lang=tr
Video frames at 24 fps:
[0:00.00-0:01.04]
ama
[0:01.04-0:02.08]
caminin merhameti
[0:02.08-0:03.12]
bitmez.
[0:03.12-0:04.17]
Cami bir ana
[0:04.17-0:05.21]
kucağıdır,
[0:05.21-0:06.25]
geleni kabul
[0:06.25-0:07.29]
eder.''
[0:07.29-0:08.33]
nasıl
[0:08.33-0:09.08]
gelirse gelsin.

= = = = =

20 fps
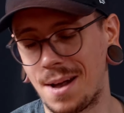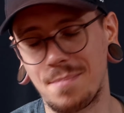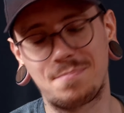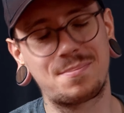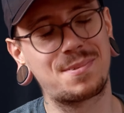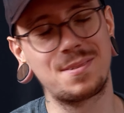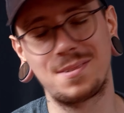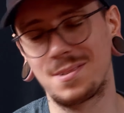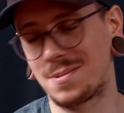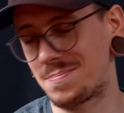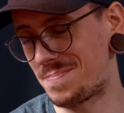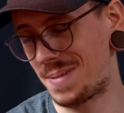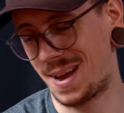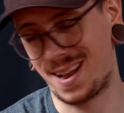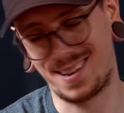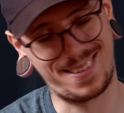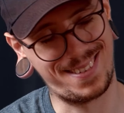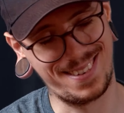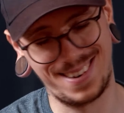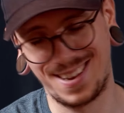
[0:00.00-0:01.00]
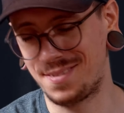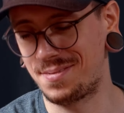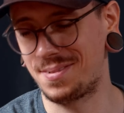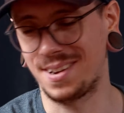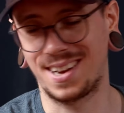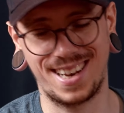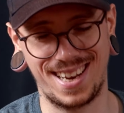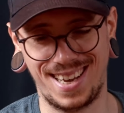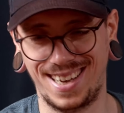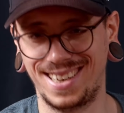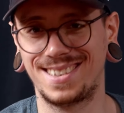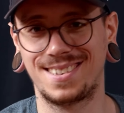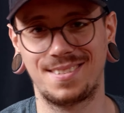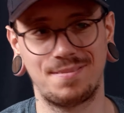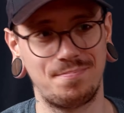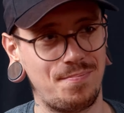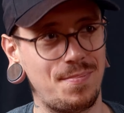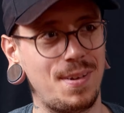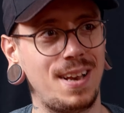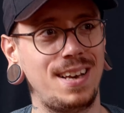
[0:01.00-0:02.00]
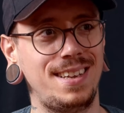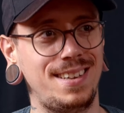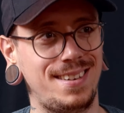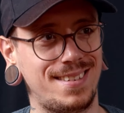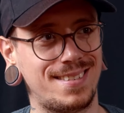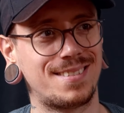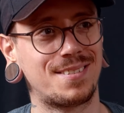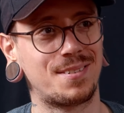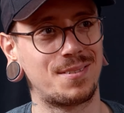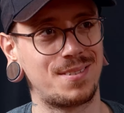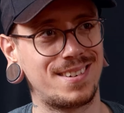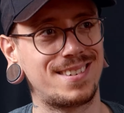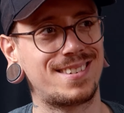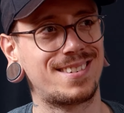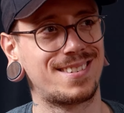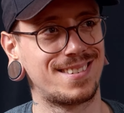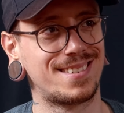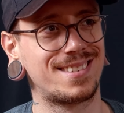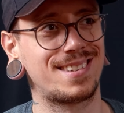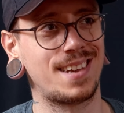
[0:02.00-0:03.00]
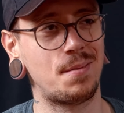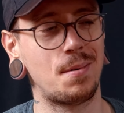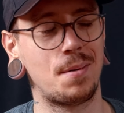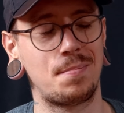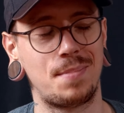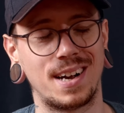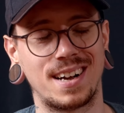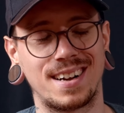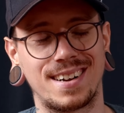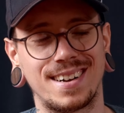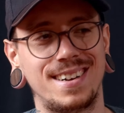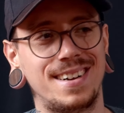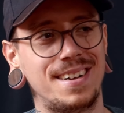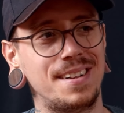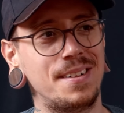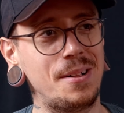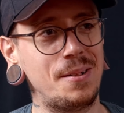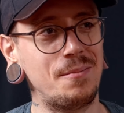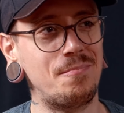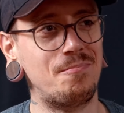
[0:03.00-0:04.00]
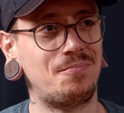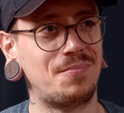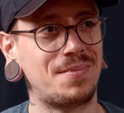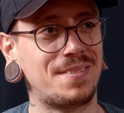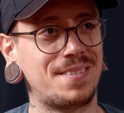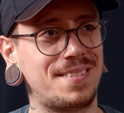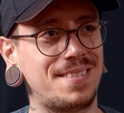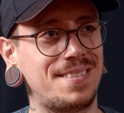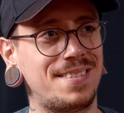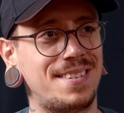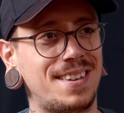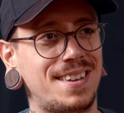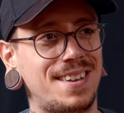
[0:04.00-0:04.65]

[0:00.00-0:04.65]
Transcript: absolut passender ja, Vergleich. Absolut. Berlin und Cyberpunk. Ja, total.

= = = = =

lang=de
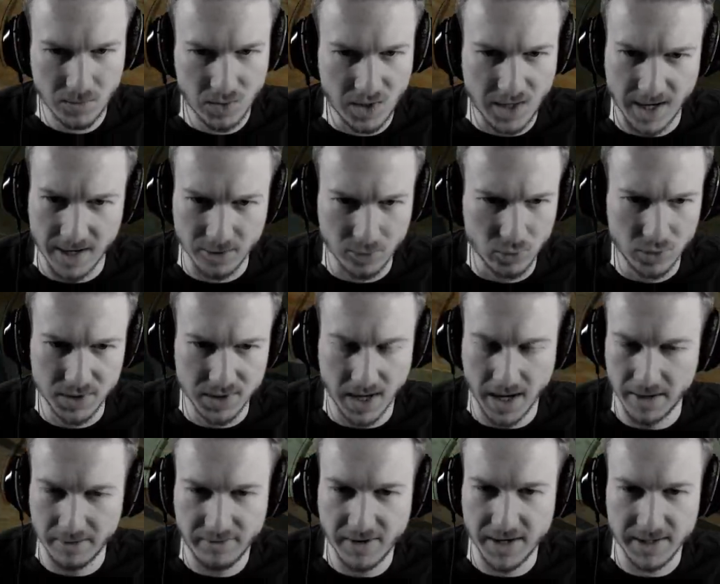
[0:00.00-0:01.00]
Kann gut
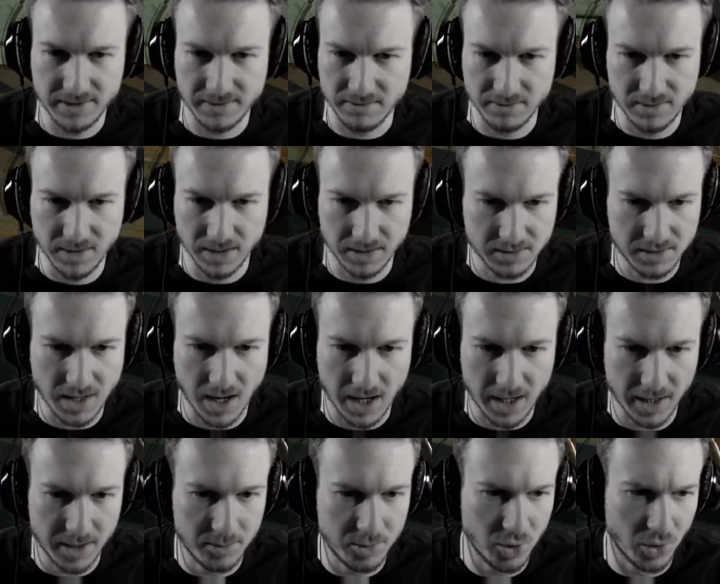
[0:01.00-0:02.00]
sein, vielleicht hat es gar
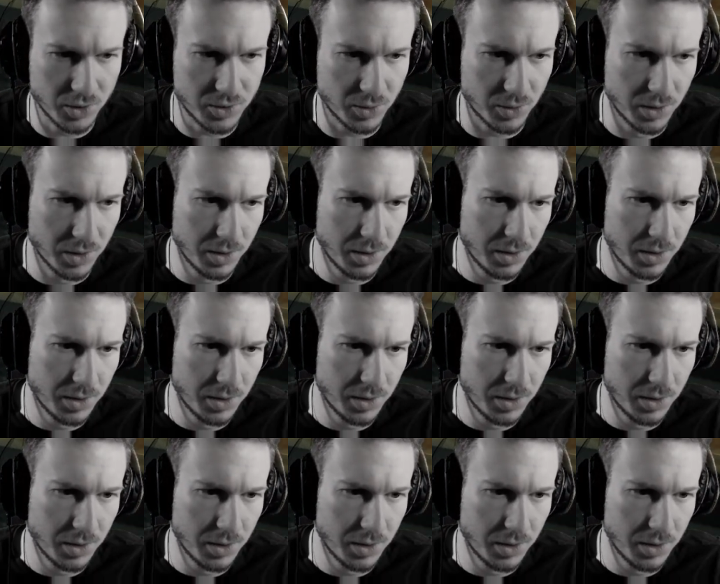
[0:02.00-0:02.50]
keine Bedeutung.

= = = = =

- [Assignment]: Give back exactly the lines above from the one with "[0:02.00-0:03.00]" through the one with "Transcript: absolut passender", both included. Pictures don't belong in the copy.

- [Response box]:
[0:02.00-0:03.00]
[0:03.00-0:04.00]
[0:04.00-0:04.65]

[0:00.00-0:04.65]
Transcript: absolut passender ja, Vergleich. Absolut. Berlin und Cyberpunk. Ja, total.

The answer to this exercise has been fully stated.